Conformément à la constitution et audit Accord-cadre d’Addis-Abeba, dans ce même discours, Joseph Kabila a rendu compte de la quintessence de ses consultations avec tous les acteurs sociopolitiques, toutes tendances confondues.
            En effet, cet Accord-cadre d’Addis-Abeba, a précisé André-Alain Atundu, dispose que « le gouvernement de la République doit promouvoir les objectifs de la réconciliation nationale, de tolérance et de démocratisation». Ensuite, la Résolution 2098 demande au Représentant spécial du Secrétaire général des Nations-Unies pour la RDC de promouvoir le dialogue politique transparent et sans exclusive entre toutes les parties prenantes congolaises, en vue de favoriser la réconciliation et la démocratisation. Toutefois, a fait remarquer le porte-parole de la Majorité Présidentielle, l’implication de la communauté internationale ne peut signifier en aucun cas aller jusqu’à la déresponsabilisation du chef de l’Etat et la substitution pure et simple des institutions de la République.

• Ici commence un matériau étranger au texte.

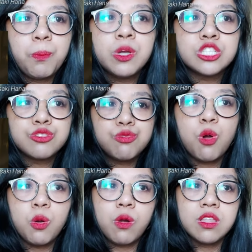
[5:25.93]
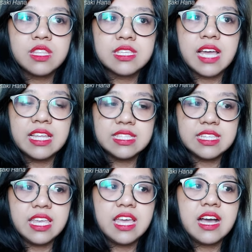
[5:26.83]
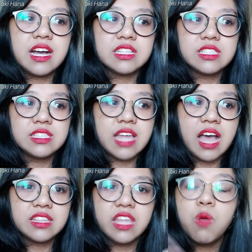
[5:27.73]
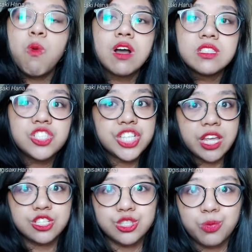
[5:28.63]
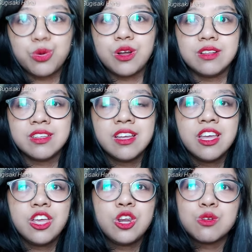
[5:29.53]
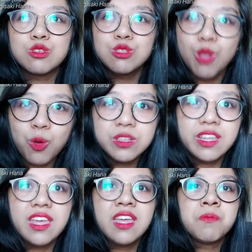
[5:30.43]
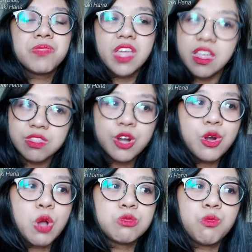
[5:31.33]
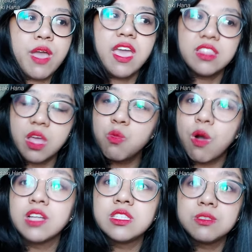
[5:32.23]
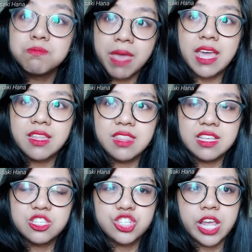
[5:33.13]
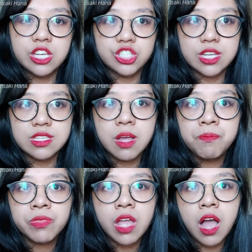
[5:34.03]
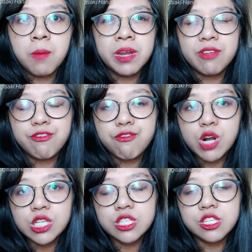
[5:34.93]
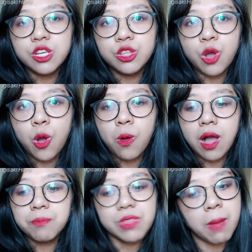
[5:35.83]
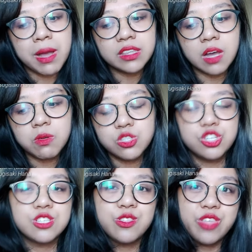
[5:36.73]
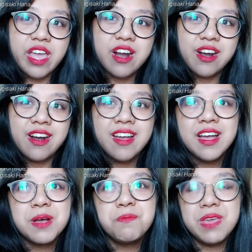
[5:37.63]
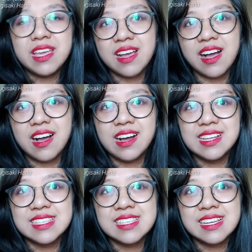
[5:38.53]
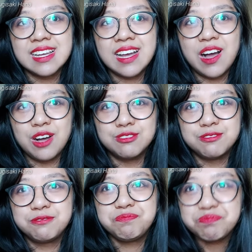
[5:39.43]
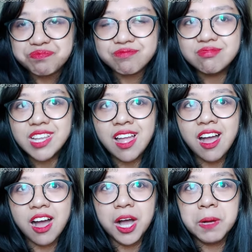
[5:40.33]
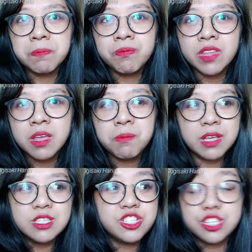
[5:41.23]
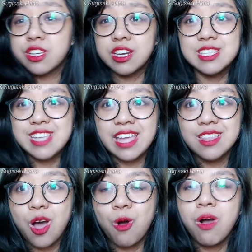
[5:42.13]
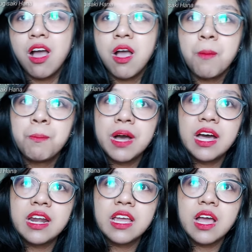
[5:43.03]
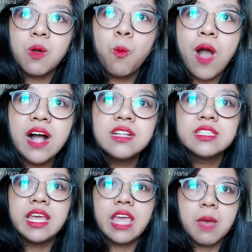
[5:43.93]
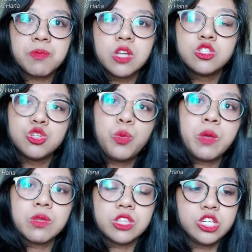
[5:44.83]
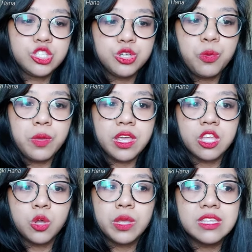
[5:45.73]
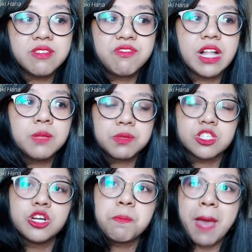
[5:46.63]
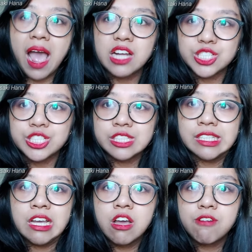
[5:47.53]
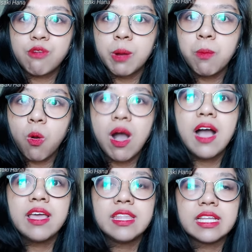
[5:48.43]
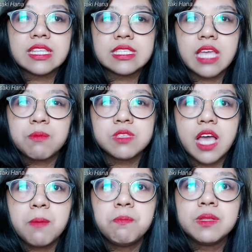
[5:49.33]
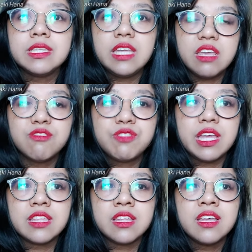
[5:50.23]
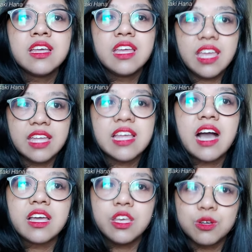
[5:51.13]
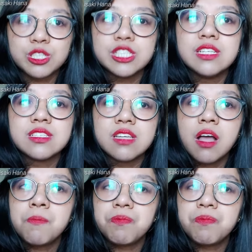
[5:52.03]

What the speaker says: push forward this idea that they want to change the world, you know, slowly in their own way, they want to make these changes. And at first, you know, Tabata was just there because he just couldn't say no. But while they kept on doing what they're doing, you know, he developed a certain passion for Moai, and at the same time believed in Akiyoshi's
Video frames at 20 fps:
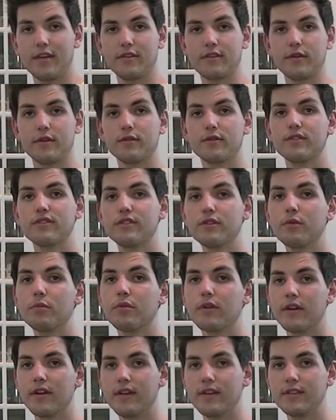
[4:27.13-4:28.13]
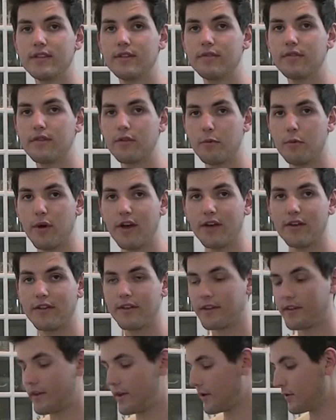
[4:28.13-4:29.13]
so it's super easy for the
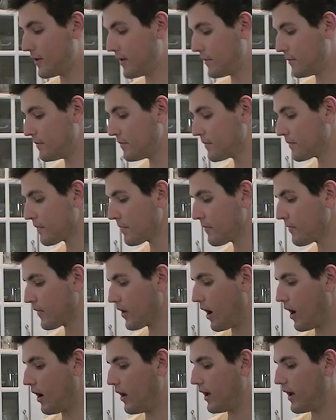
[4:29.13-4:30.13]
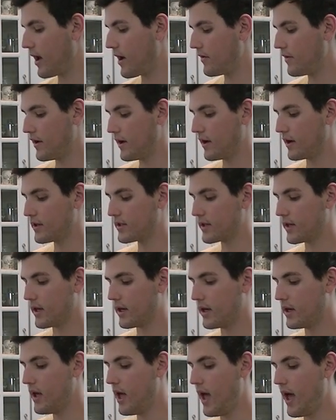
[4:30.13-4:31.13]
pickling liquid. All I have here is
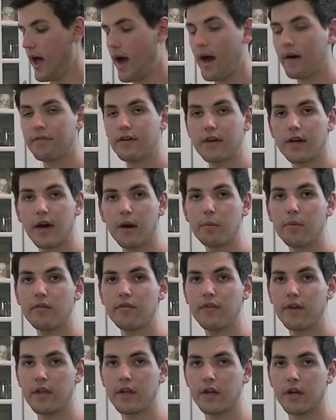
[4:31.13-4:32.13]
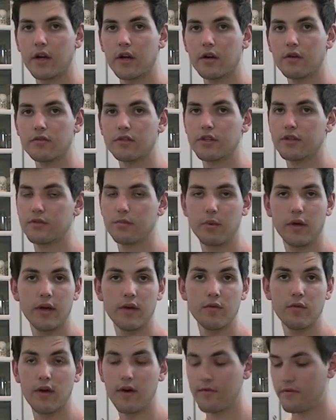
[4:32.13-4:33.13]
a half a cup of vinegar, just
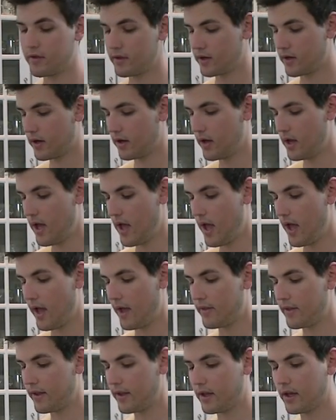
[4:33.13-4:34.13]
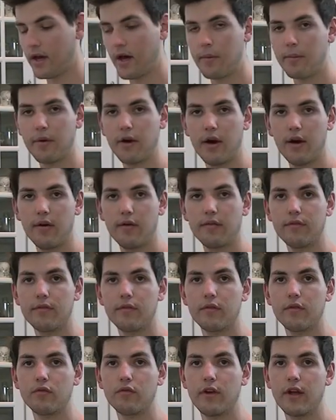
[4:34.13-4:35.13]
plain white vinegar, and then a cup of
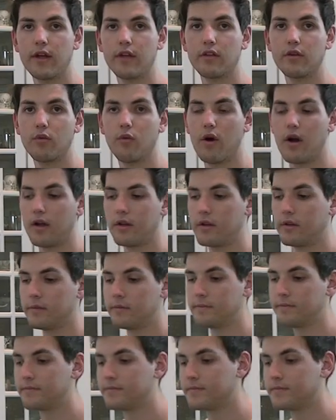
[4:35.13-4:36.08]
regular water.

            Par ailleurs, concernant les remous observés dans certains milieux politiques, André-Alain Atundu a indiqué que l’article 16 de la loi sur les partis politiques dispose que l’opposition est appelée à promouvoir le pluralisme politique et reconnaitre le droit à la majorité de gouverner. C’est dans cet ordre d’idée que nulle part dans son discours du 28 novembre, Joseph Kabila n’a fait état d’une quelconque idée de procéder à une révision constitutionnelle. De même, en ce qui concerne le facilitateur international, aucune disposition ne lui reconnait le droit d’être juge ou chairman de ce dialogue. Il doit être considéré comme un témoin privilégié appelé à jouer le rôle d’entremetteur en cas de besoin, a insisté le porte-parole de la Majorité Présidentielle.
Vision de Kabila pour ce dialogue
 
            Faut-il rafraichir la mémoire des Congolais que Joseph Kabila a été élu en 2011 sur base de son programme d’actions intitulé les cinq chantiers? Pour atteindre les résultats de façon certaine et efficace, la Révolution de la Modernité fut choisie comme méthodologie d’approche. Ce programme des cinq chantiers poursuit un triple objectif, à savoir la réduction de la pénibilité, l’accès au confort et l’amélioration de l’environnement. La convocation de ce dialogue national inclusif se situe dans cette logique, notamment la quête d’apaisement politique et de cohésion nationale afin de préserver et de poursuivre la marche de la République vers l’émergence dans le but d’améliorer la situation sociale des congolais. «Voilà pourquoi la ajorité présidentielle, par ma voix», s’est écrié André-Alain Atundu, lance un appel à la classe politique encore sceptique de répondre positivement à l’appel de la patrie devant le risque, bref le danger des violences politiques majeures à l’orée des élections prochaines».
                                    F.M.